Sur un signe de tête, le voilà libre. Il monte par la petite porte juste derrière l'habitacle. Il soupire de satisfaction en constatant qu'il est, après des jours passés dans les villes imposantes et les ministères bondés, enfin seul. Son vaisseau décolle. Il sent peu à peu la pesanteur du monde s'éloigner de lui, de plus en plus loin en dessous. Des nuages passent devant les visières de l'appareil. Hormis les quelques signaux qu'émettent parfois son tableau de bord, tout à l'intérieur n'est que calme et voluptueux silence. Mais pas luxe : les vaisseaux fournis par les ministères ne sont pas conçus pour ça.


Le pilotage automatique enclenché permet à monsieur Pervenche de passer dans sa cabine. Il y ouvre la petite mallette pleine à craquer de dossiers. Monsieur Pervenche déteste ne pas finir totalement un travail avant d'en entamer un autre. Ses yeux parcourent les innombrables témoignages qu'il a put recueillir pendant son séjour.


Toutes les personnes qu'il a rencontré étaient exceptionnelles. Mais étrangement, il lui a plusieurs fois semblé que les robots étaient plus humains que leurs créateurs. Surtout plus curieux, plus inventifs, plus désireux de s'accomplir en tant qu'être. Toute cette planète était une "critique à ciel ouvert" de ce que la civilisation peut engendrer de repli sur soi, de confort facile et de décadence intellectuelle. La technologie y donnait tout, et l'on y désirait plus rien.


Cependant que les humains s'y endormaient, les robots, eux, s'amélioraient sans cesse, selon les schémas pré-établis par leurs trois lois. Plus que tout, ils voulaient comprendre ceux qu'ils devaient protéger et servir. Se rapprocher d'eux et même leur ressembler. Et les humains de se méfier, de ne pas supporter les essais de leurs créatures pour dépasser leurs créateurs. A mesure que Monsieur Pervenche relit ses rapports, les mêmes questions lui montent : qu'est-ce qui finalement fait de l'humain un être à part? Une machine peut-elle acquérir une humanité? La technologie entraîne-t-elle nécessairement la décadence, si la mentalité des créateurs n'évolue pas?

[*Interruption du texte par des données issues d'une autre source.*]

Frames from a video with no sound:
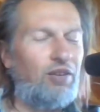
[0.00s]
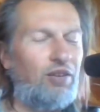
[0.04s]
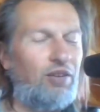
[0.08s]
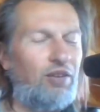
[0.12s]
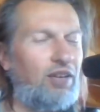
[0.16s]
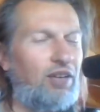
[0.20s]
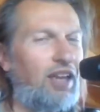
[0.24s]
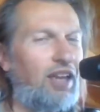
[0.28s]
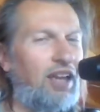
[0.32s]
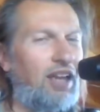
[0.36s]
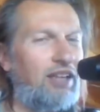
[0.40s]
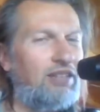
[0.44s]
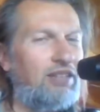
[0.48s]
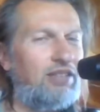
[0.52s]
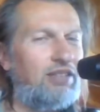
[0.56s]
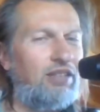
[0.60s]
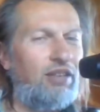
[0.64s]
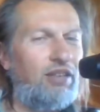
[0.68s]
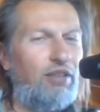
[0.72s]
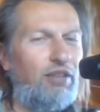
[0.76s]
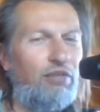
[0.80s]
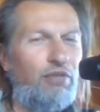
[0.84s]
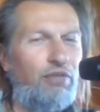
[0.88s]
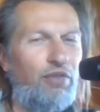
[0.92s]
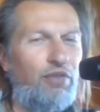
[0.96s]
Okay, I
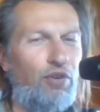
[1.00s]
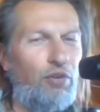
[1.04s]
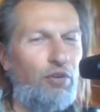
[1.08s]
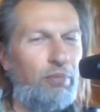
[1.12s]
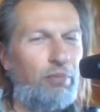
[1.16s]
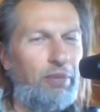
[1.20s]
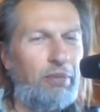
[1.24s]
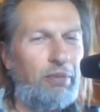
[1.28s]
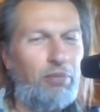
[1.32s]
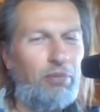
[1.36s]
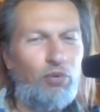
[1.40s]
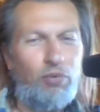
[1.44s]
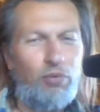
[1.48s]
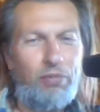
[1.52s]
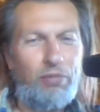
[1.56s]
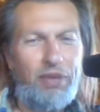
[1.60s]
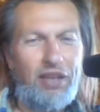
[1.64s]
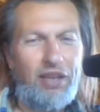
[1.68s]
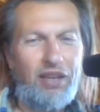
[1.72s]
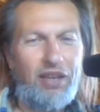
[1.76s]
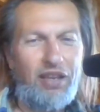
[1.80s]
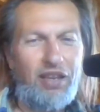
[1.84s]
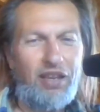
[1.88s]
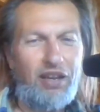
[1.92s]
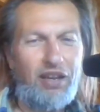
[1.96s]
see 4 people
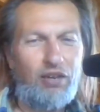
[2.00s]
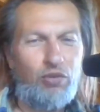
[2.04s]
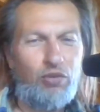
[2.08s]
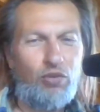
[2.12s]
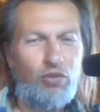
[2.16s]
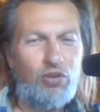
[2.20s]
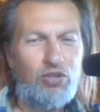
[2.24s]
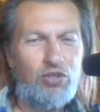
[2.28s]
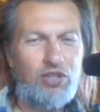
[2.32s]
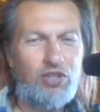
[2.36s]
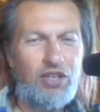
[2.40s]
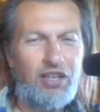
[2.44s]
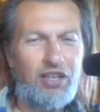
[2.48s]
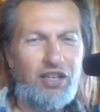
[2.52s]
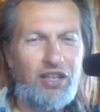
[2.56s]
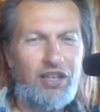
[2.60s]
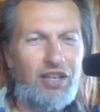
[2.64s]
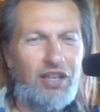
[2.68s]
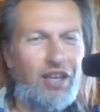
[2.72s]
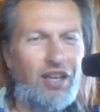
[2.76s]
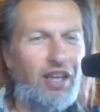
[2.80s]
being here watching.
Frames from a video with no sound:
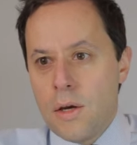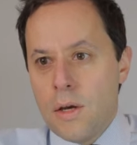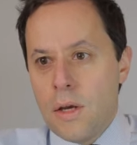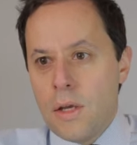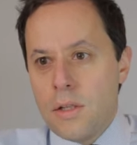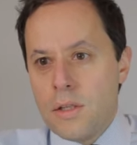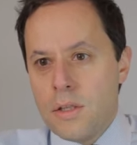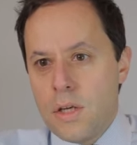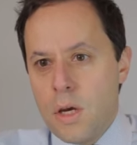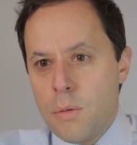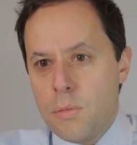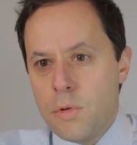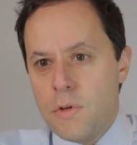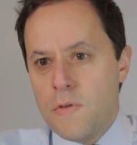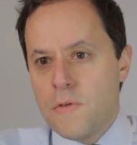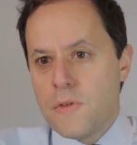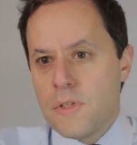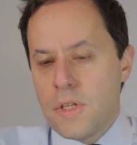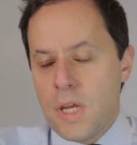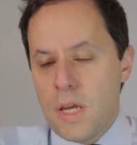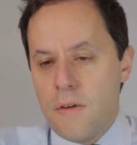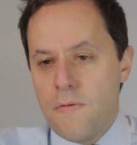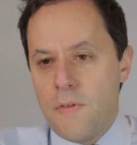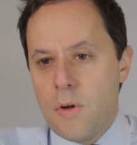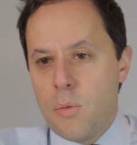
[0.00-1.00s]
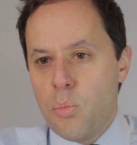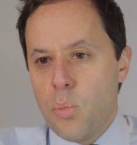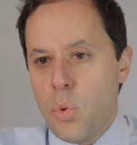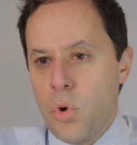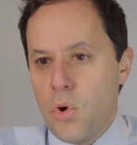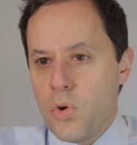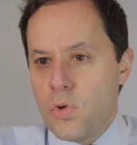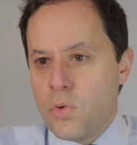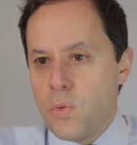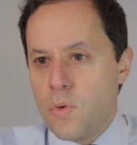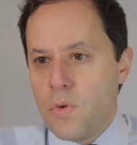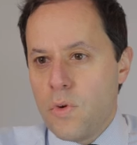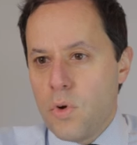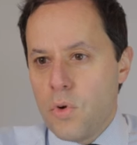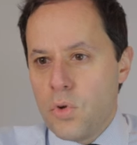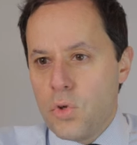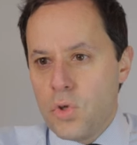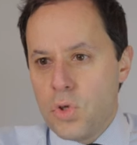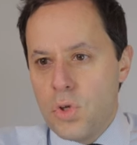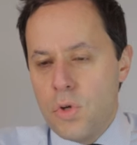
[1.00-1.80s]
In terms of saving pots, we've got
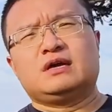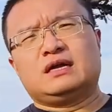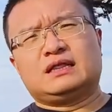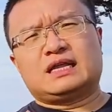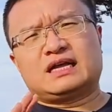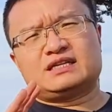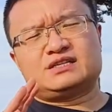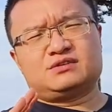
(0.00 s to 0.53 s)

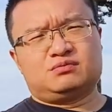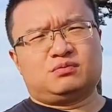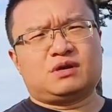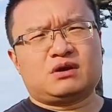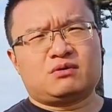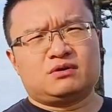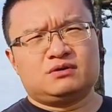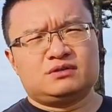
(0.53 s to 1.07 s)
that's what
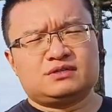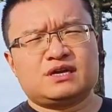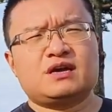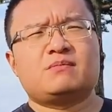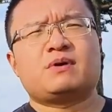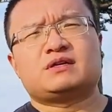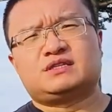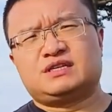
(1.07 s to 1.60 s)
I want to say
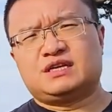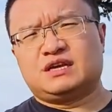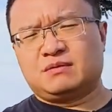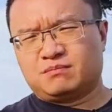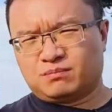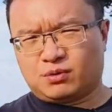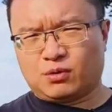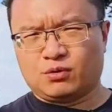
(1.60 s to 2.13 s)
about the
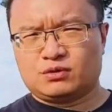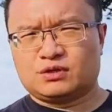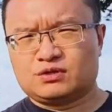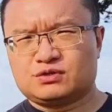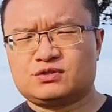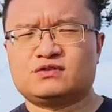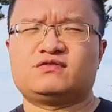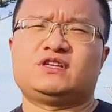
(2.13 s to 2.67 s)

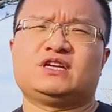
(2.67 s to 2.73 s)
importance of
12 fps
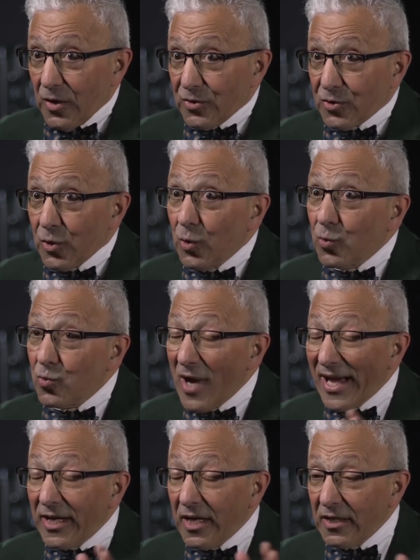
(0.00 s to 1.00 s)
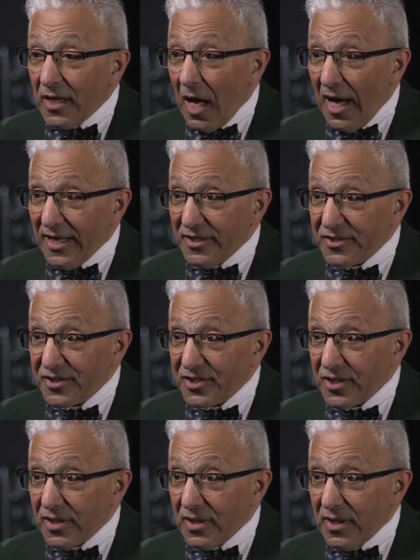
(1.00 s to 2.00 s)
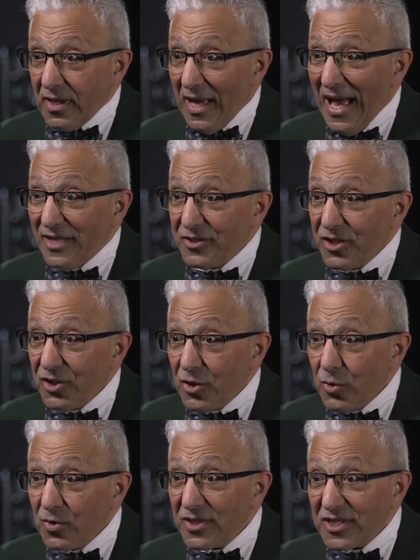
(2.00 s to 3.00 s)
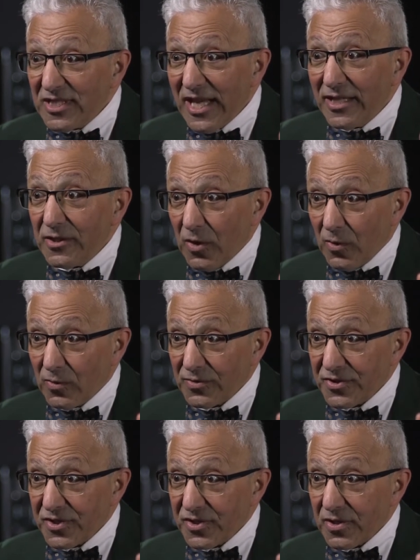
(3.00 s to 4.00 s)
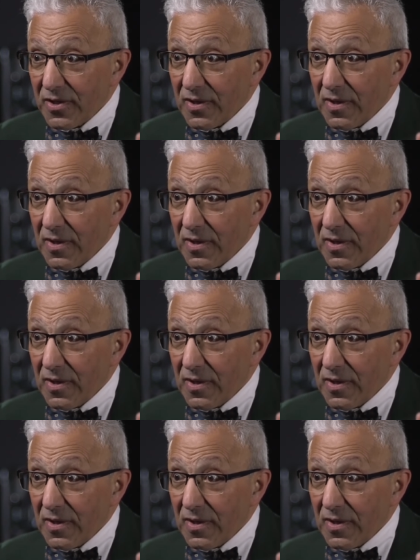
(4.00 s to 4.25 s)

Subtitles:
to recognize and to use signals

Tandis que Monsieur Pervenche se penche sur ses délicates questions, une ombre se glisse sans bruit dans le poste de commande. Ses mouvements rapides et assurés désactivent le pilotage automatique et actionnent le dispositif de gravité artificielle si vite que Monsieur Pervenche ne sent pas la différence. Pas plus qu'il ne sent les légères secousses qui accompagnent la traversée de l'atmosphère du vaisseau.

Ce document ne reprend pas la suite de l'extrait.